The data below should be printed in full, exactly, and without any of its images.

------ Extracted data

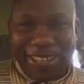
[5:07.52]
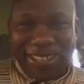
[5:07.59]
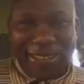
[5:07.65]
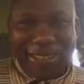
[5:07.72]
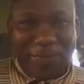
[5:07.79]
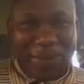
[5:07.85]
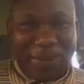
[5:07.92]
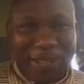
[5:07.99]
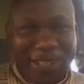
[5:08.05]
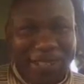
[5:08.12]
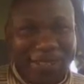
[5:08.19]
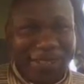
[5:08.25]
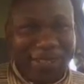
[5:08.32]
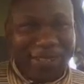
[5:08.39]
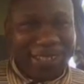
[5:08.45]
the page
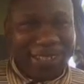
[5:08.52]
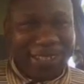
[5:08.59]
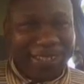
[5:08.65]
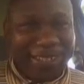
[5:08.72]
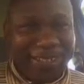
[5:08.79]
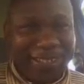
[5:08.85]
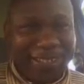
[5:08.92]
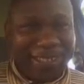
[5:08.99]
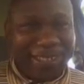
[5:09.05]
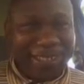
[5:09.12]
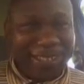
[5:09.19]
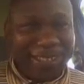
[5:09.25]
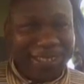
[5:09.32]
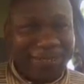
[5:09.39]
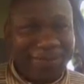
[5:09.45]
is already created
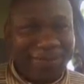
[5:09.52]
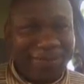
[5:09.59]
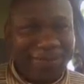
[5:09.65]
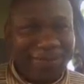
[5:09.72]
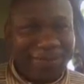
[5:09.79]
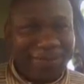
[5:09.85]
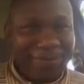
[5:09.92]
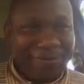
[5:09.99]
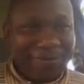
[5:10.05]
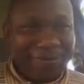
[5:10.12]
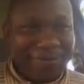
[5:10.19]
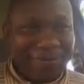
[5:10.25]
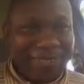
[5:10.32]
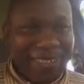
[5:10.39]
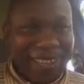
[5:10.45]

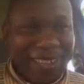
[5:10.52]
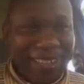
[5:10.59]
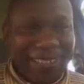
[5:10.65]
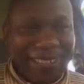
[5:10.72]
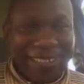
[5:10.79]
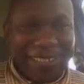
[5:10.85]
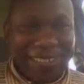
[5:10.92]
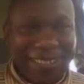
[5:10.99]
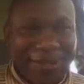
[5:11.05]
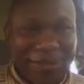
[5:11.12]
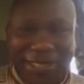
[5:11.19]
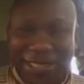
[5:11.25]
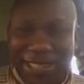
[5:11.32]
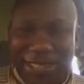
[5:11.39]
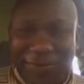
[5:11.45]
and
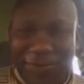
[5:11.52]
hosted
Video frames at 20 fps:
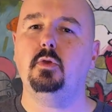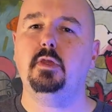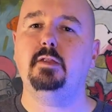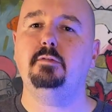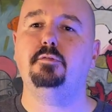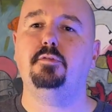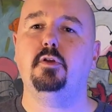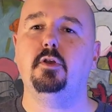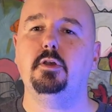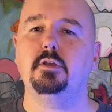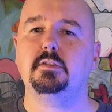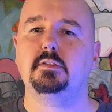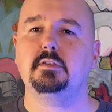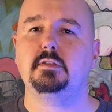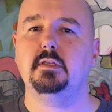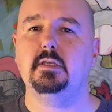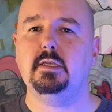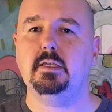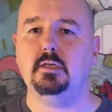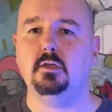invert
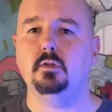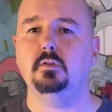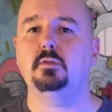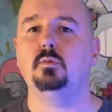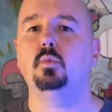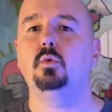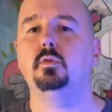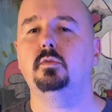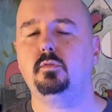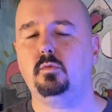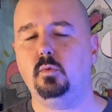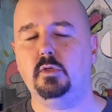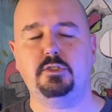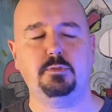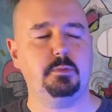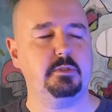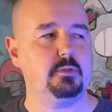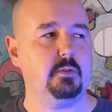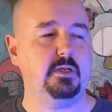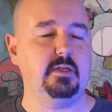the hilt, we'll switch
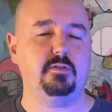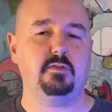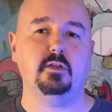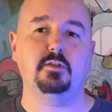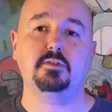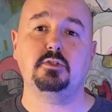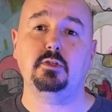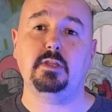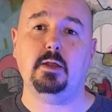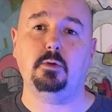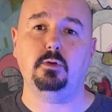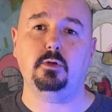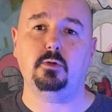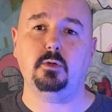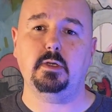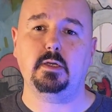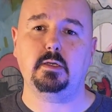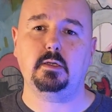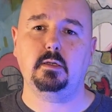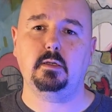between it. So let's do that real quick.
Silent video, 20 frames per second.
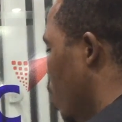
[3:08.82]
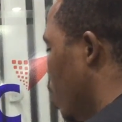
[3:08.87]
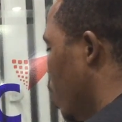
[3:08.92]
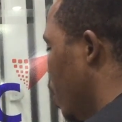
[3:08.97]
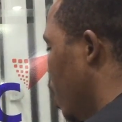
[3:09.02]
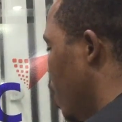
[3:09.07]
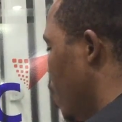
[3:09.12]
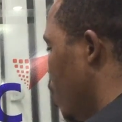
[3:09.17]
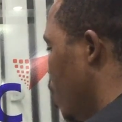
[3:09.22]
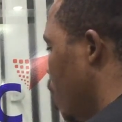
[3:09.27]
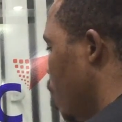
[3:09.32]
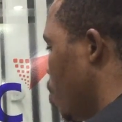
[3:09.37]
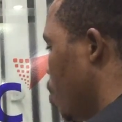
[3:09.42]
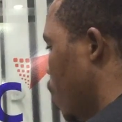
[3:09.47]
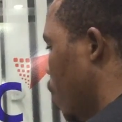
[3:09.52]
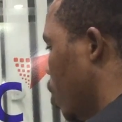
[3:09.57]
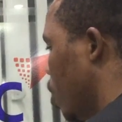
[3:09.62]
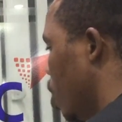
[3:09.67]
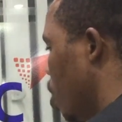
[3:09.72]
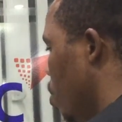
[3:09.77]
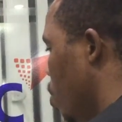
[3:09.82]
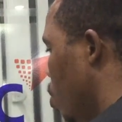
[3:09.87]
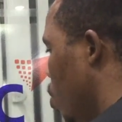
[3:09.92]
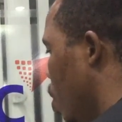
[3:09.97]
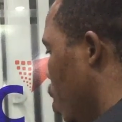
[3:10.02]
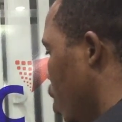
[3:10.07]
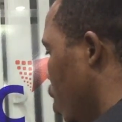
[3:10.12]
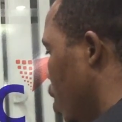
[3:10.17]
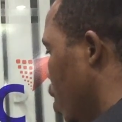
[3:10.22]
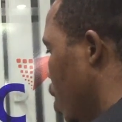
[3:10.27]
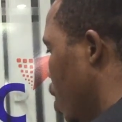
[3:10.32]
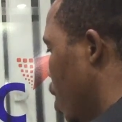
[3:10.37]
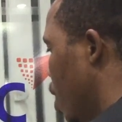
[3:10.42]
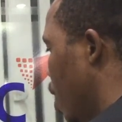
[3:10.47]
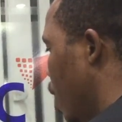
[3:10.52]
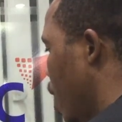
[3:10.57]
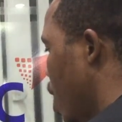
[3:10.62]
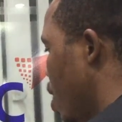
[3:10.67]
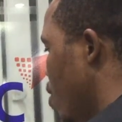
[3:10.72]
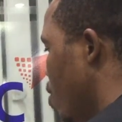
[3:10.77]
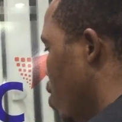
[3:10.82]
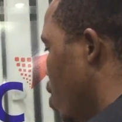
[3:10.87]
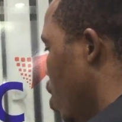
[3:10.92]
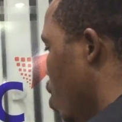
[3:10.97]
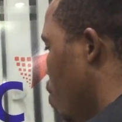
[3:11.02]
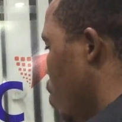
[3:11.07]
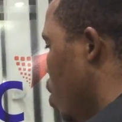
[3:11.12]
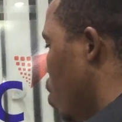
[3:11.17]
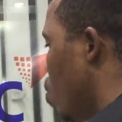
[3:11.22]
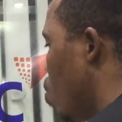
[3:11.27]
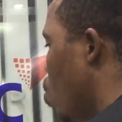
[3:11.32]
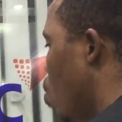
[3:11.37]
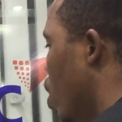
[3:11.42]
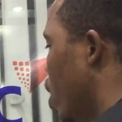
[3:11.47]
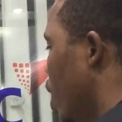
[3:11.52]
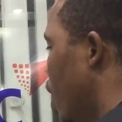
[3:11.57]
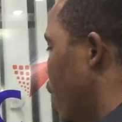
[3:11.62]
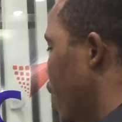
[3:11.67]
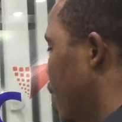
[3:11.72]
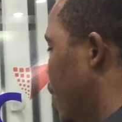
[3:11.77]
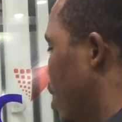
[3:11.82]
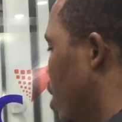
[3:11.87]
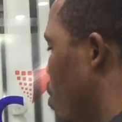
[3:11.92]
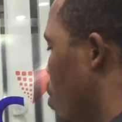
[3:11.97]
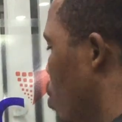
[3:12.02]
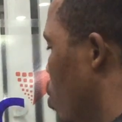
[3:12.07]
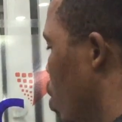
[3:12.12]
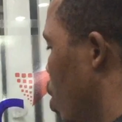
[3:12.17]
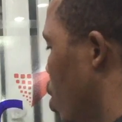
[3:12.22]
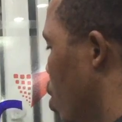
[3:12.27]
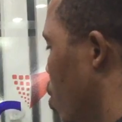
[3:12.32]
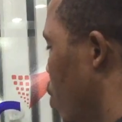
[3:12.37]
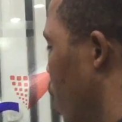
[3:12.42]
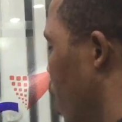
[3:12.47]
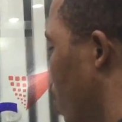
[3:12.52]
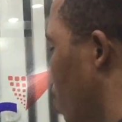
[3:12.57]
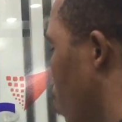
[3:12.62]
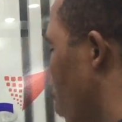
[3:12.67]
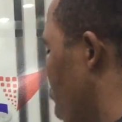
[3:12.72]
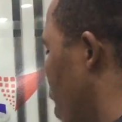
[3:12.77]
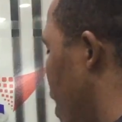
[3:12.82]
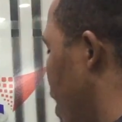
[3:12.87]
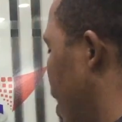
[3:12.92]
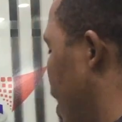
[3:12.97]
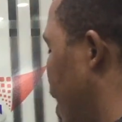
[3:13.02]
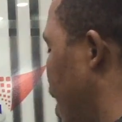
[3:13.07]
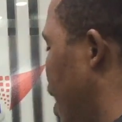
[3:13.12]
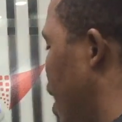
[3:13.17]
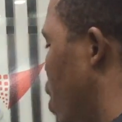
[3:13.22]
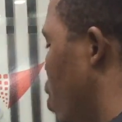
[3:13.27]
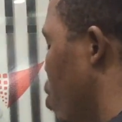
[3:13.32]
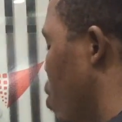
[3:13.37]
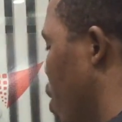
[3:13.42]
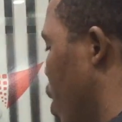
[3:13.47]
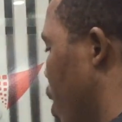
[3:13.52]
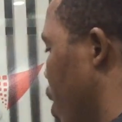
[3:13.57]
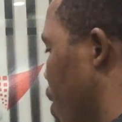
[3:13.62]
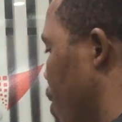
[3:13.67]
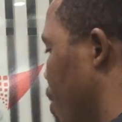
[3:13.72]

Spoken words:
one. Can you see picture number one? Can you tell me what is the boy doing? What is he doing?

------------

_Response area_:
[5:07.52]
[5:07.59]
[5:07.65]
[5:07.72]
[5:07.79]
[5:07.85]
[5:07.92]
[5:07.99]
[5:08.05]
[5:08.12]
[5:08.19]
[5:08.25]
[5:08.32]
[5:08.39]
[5:08.45]
the page
[5:08.52]
[5:08.59]
[5:08.65]
[5:08.72]
[5:08.79]
[5:08.85]
[5:08.92]
[5:08.99]
[5:09.05]
[5:09.12]
[5:09.19]
[5:09.25]
[5:09.32]
[5:09.39]
[5:09.45]
is already created
[5:09.52]
[5:09.59]
[5:09.65]
[5:09.72]
[5:09.79]
[5:09.85]
[5:09.92]
[5:09.99]
[5:10.05]
[5:10.12]
[5:10.19]
[5:10.25]
[5:10.32]
[5:10.39]
[5:10.45]

[5:10.52]
[5:10.59]
[5:10.65]
[5:10.72]
[5:10.79]
[5:10.85]
[5:10.92]
[5:10.99]
[5:11.05]
[5:11.12]
[5:11.19]
[5:11.25]
[5:11.32]
[5:11.39]
[5:11.45]
and
[5:11.52]
hosted
Video frames at 20 fps:
invert
the hilt, we'll switch
between it. So let's do that real quick.
Silent video, 20 frames per second.
[3:08.82]
[3:08.87]
[3:08.92]
[3:08.97]
[3:09.02]
[3:09.07]
[3:09.12]
[3:09.17]
[3:09.22]
[3:09.27]
[3:09.32]
[3:09.37]
[3:09.42]
[3:09.47]
[3:09.52]
[3:09.57]
[3:09.62]
[3:09.67]
[3:09.72]
[3:09.77]
[3:09.82]
[3:09.87]
[3:09.92]
[3:09.97]
[3:10.02]
[3:10.07]
[3:10.12]
[3:10.17]
[3:10.22]
[3:10.27]
[3:10.32]
[3:10.37]
[3:10.42]
[3:10.47]
[3:10.52]
[3:10.57]
[3:10.62]
[3:10.67]
[3:10.72]
[3:10.77]
[3:10.82]
[3:10.87]
[3:10.92]
[3:10.97]
[3:11.02]
[3:11.07]
[3:11.12]
[3:11.17]
[3:11.22]
[3:11.27]
[3:11.32]
[3:11.37]
[3:11.42]
[3:11.47]
[3:11.52]
[3:11.57]
[3:11.62]
[3:11.67]
[3:11.72]
[3:11.77]
[3:11.82]
[3:11.87]
[3:11.92]
[3:11.97]
[3:12.02]
[3:12.07]
[3:12.12]
[3:12.17]
[3:12.22]
[3:12.27]
[3:12.32]
[3:12.37]
[3:12.42]
[3:12.47]
[3:12.52]
[3:12.57]
[3:12.62]
[3:12.67]
[3:12.72]
[3:12.77]
[3:12.82]
[3:12.87]
[3:12.92]
[3:12.97]
[3:13.02]
[3:13.07]
[3:13.12]
[3:13.17]
[3:13.22]
[3:13.27]
[3:13.32]
[3:13.37]
[3:13.42]
[3:13.47]
[3:13.52]
[3:13.57]
[3:13.62]
[3:13.67]
[3:13.72]

Spoken words:
one. Can you see picture number one? Can you tell me what is the boy doing? What is he doing?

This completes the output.